#### DATA FOR THE TASK ####
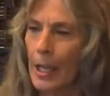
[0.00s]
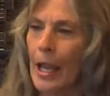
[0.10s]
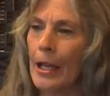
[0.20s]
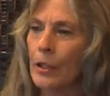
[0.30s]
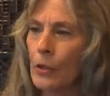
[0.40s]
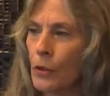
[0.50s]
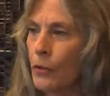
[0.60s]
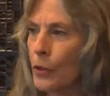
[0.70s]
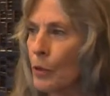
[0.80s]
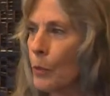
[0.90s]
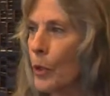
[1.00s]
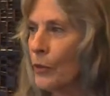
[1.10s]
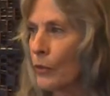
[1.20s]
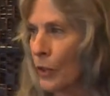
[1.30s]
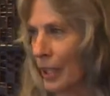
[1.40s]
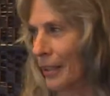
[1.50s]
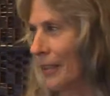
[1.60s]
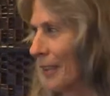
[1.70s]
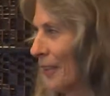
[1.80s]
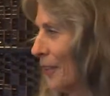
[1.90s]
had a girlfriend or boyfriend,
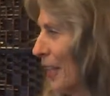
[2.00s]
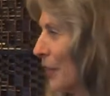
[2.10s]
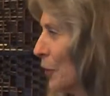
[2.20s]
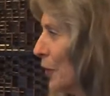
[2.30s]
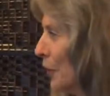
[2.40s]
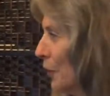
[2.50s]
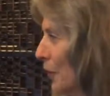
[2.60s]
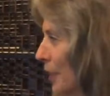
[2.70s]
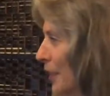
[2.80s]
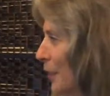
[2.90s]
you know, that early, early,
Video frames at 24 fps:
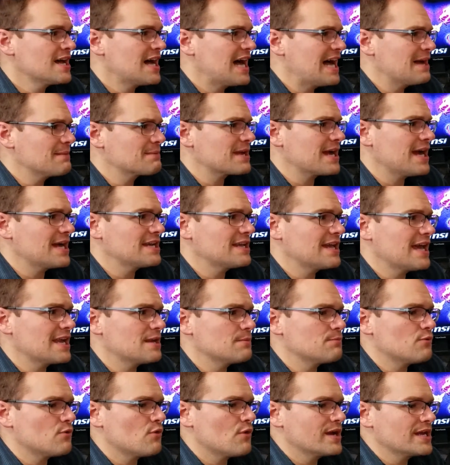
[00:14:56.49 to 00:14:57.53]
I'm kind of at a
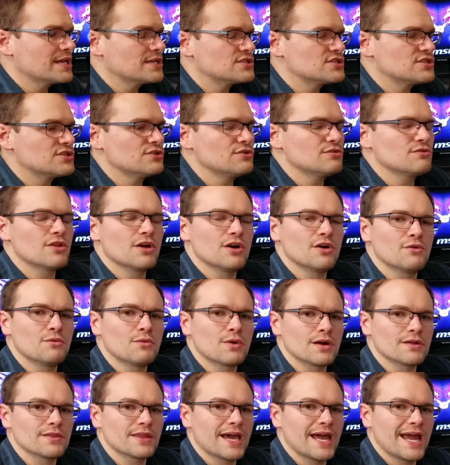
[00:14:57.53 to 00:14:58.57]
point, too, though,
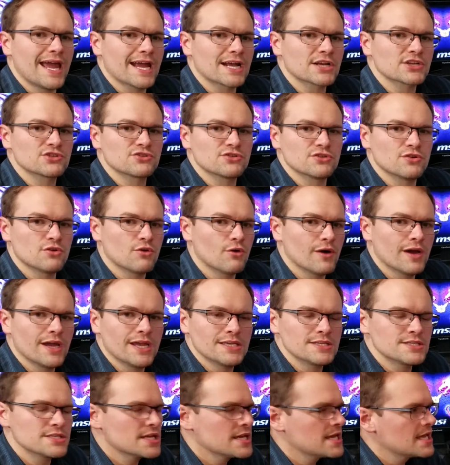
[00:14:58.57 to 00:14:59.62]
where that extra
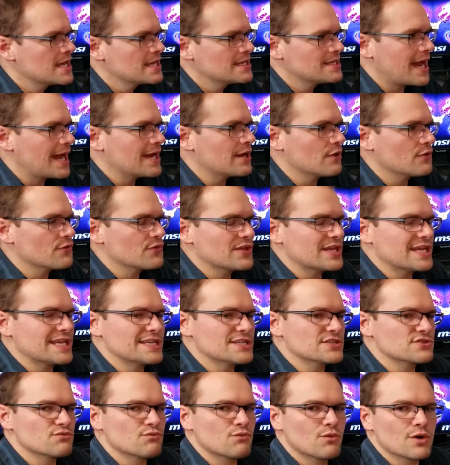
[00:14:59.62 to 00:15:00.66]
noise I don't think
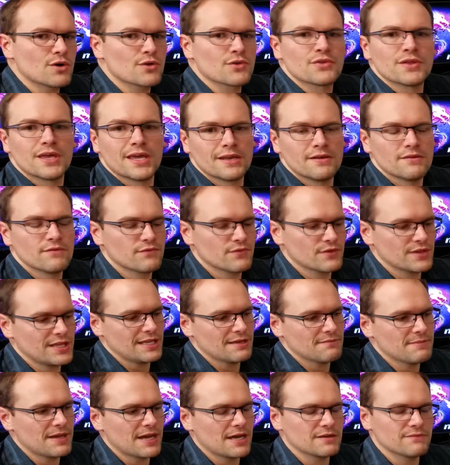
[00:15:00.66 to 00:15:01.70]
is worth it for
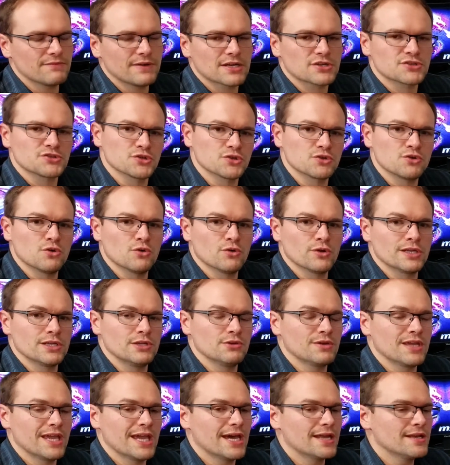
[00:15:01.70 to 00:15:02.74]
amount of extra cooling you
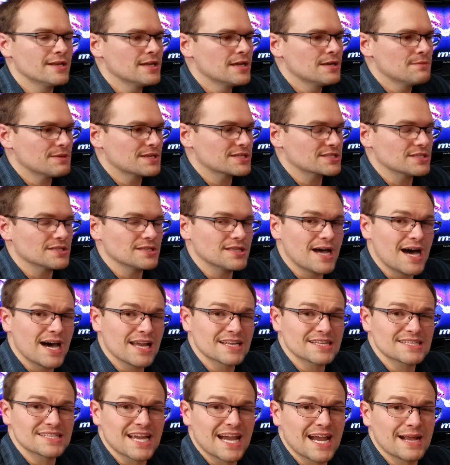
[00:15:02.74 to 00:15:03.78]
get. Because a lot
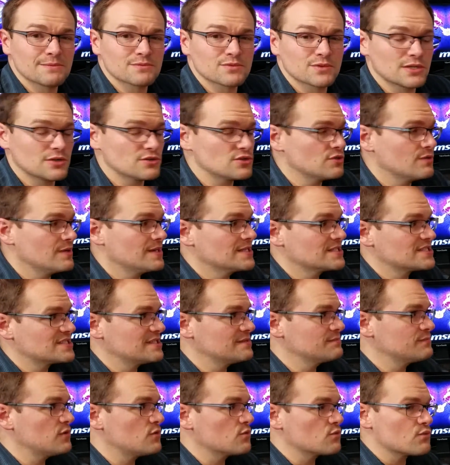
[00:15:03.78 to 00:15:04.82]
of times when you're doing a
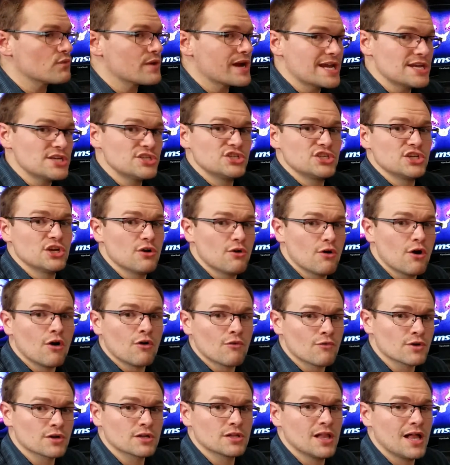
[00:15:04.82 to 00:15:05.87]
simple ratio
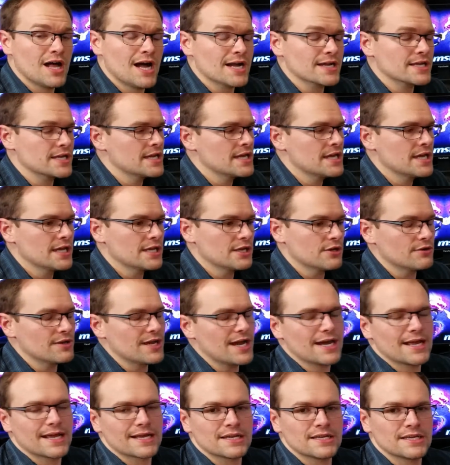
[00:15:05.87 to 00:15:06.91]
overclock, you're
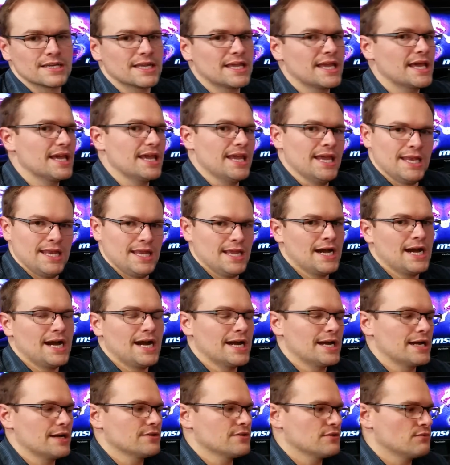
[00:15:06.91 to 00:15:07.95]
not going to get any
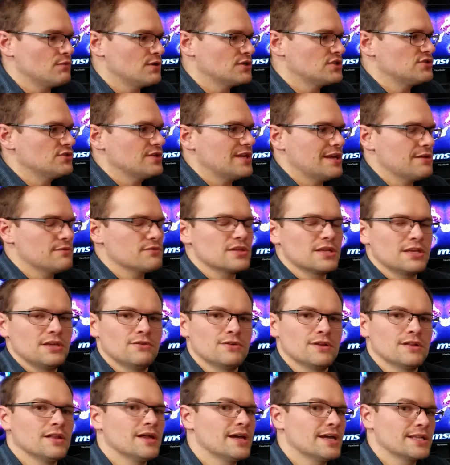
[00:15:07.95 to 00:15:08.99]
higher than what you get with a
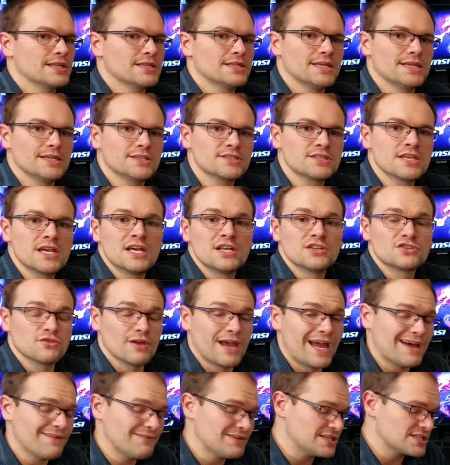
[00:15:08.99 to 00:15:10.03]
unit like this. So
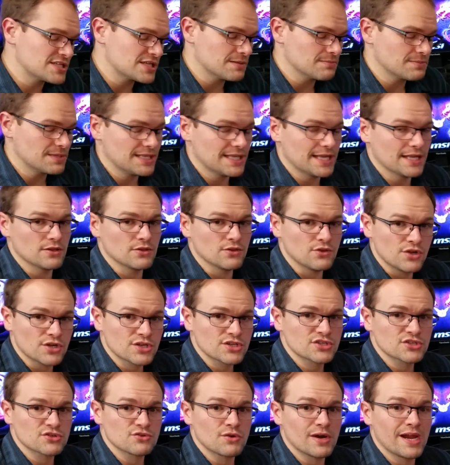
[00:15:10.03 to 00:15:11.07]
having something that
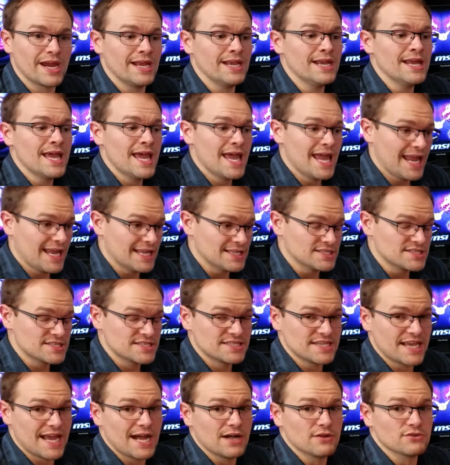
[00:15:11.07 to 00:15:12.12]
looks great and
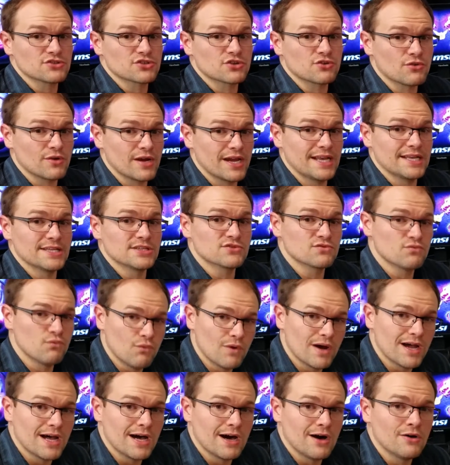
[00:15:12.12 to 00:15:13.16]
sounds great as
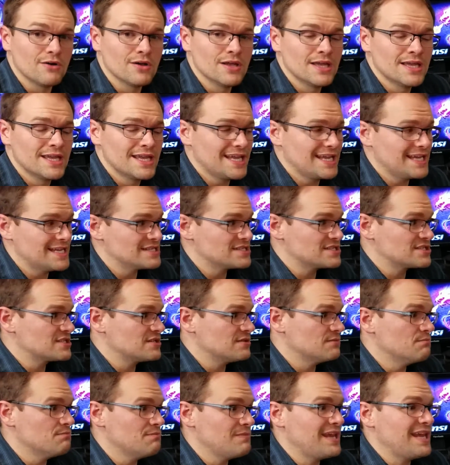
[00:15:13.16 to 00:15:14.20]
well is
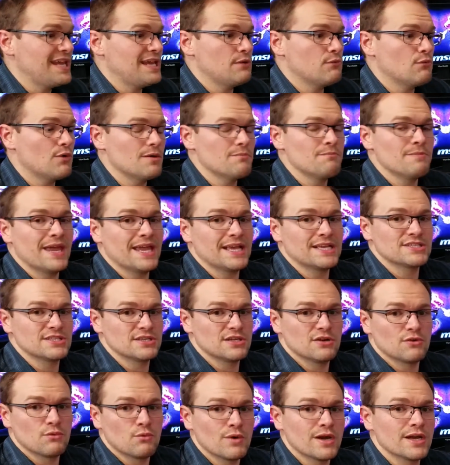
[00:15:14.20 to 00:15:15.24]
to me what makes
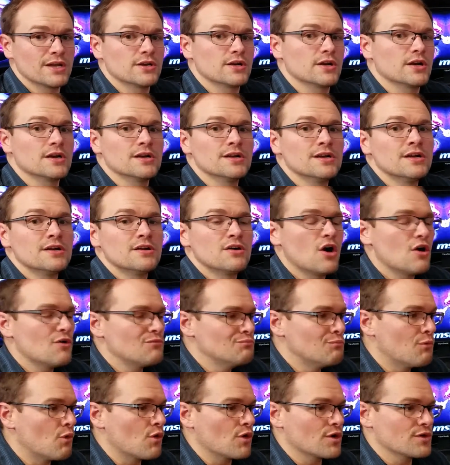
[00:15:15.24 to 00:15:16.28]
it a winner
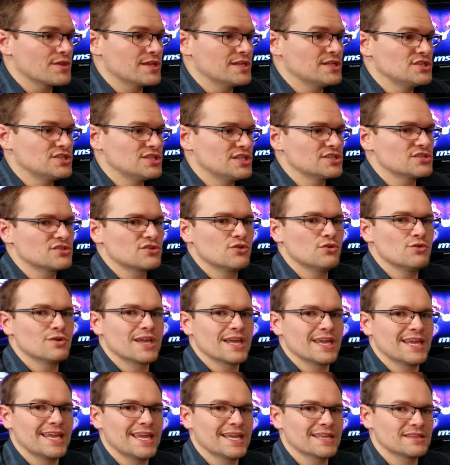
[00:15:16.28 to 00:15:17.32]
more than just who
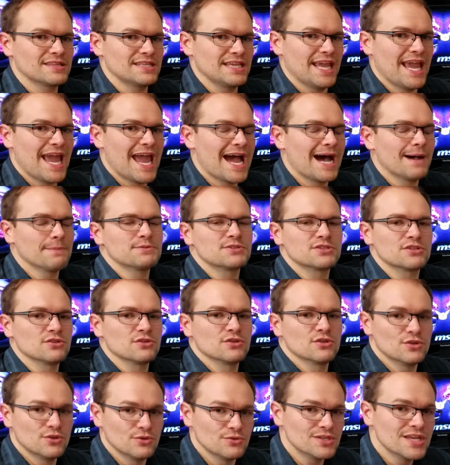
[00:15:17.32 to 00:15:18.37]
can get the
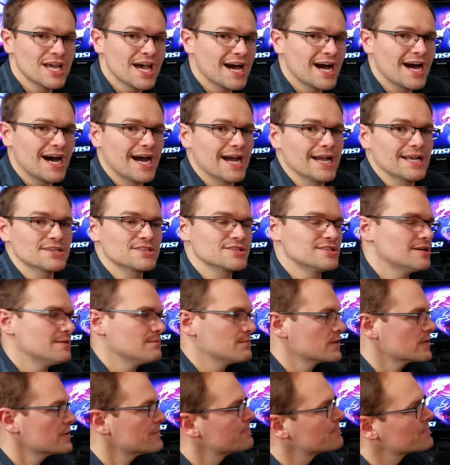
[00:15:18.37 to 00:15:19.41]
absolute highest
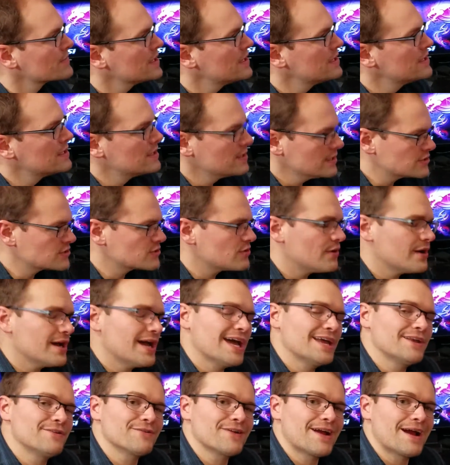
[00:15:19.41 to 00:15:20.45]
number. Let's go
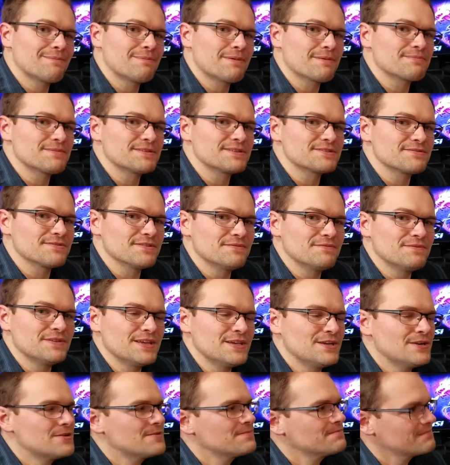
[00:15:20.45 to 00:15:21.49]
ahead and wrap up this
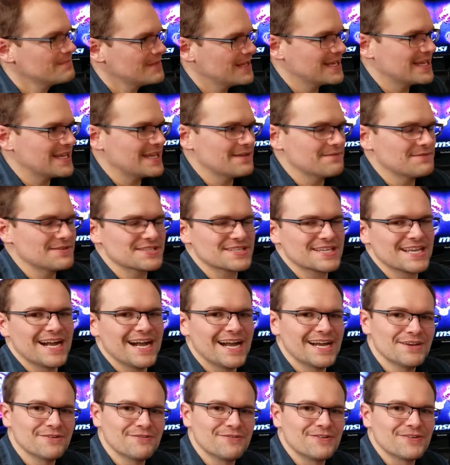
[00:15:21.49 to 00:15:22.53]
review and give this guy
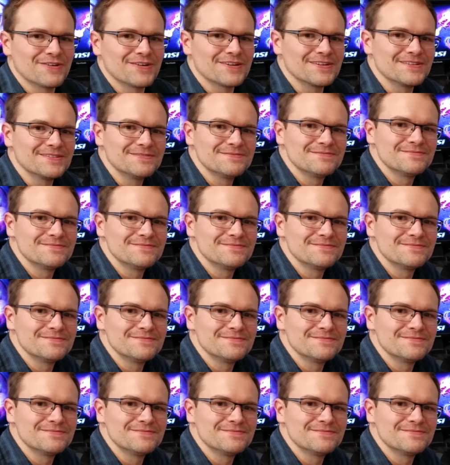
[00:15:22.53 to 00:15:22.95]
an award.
####
_EXERCISE REQUIREMENTS_
The records above need to be copied exactly, with the pictures left out.

_THE ANSWER_
[0.00s]
[0.10s]
[0.20s]
[0.30s]
[0.40s]
[0.50s]
[0.60s]
[0.70s]
[0.80s]
[0.90s]
[1.00s]
[1.10s]
[1.20s]
[1.30s]
[1.40s]
[1.50s]
[1.60s]
[1.70s]
[1.80s]
[1.90s]
had a girlfriend or boyfriend,
[2.00s]
[2.10s]
[2.20s]
[2.30s]
[2.40s]
[2.50s]
[2.60s]
[2.70s]
[2.80s]
[2.90s]
you know, that early, early,
Video frames at 24 fps:
[00:14:56.49 to 00:14:57.53]
I'm kind of at a
[00:14:57.53 to 00:14:58.57]
point, too, though,
[00:14:58.57 to 00:14:59.62]
where that extra
[00:14:59.62 to 00:15:00.66]
noise I don't think
[00:15:00.66 to 00:15:01.70]
is worth it for
[00:15:01.70 to 00:15:02.74]
amount of extra cooling you
[00:15:02.74 to 00:15:03.78]
get. Because a lot
[00:15:03.78 to 00:15:04.82]
of times when you're doing a
[00:15:04.82 to 00:15:05.87]
simple ratio
[00:15:05.87 to 00:15:06.91]
overclock, you're
[00:15:06.91 to 00:15:07.95]
not going to get any
[00:15:07.95 to 00:15:08.99]
higher than what you get with a
[00:15:08.99 to 00:15:10.03]
unit like this. So
[00:15:10.03 to 00:15:11.07]
having something that
[00:15:11.07 to 00:15:12.12]
looks great and
[00:15:12.12 to 00:15:13.16]
sounds great as
[00:15:13.16 to 00:15:14.20]
well is
[00:15:14.20 to 00:15:15.24]
to me what makes
[00:15:15.24 to 00:15:16.28]
it a winner
[00:15:16.28 to 00:15:17.32]
more than just who
[00:15:17.32 to 00:15:18.37]
can get the
[00:15:18.37 to 00:15:19.41]
absolute highest
[00:15:19.41 to 00:15:20.45]
number. Let's go
[00:15:20.45 to 00:15:21.49]
ahead and wrap up this
[00:15:21.49 to 00:15:22.53]
review and give this guy
[00:15:22.53 to 00:15:22.95]
an award.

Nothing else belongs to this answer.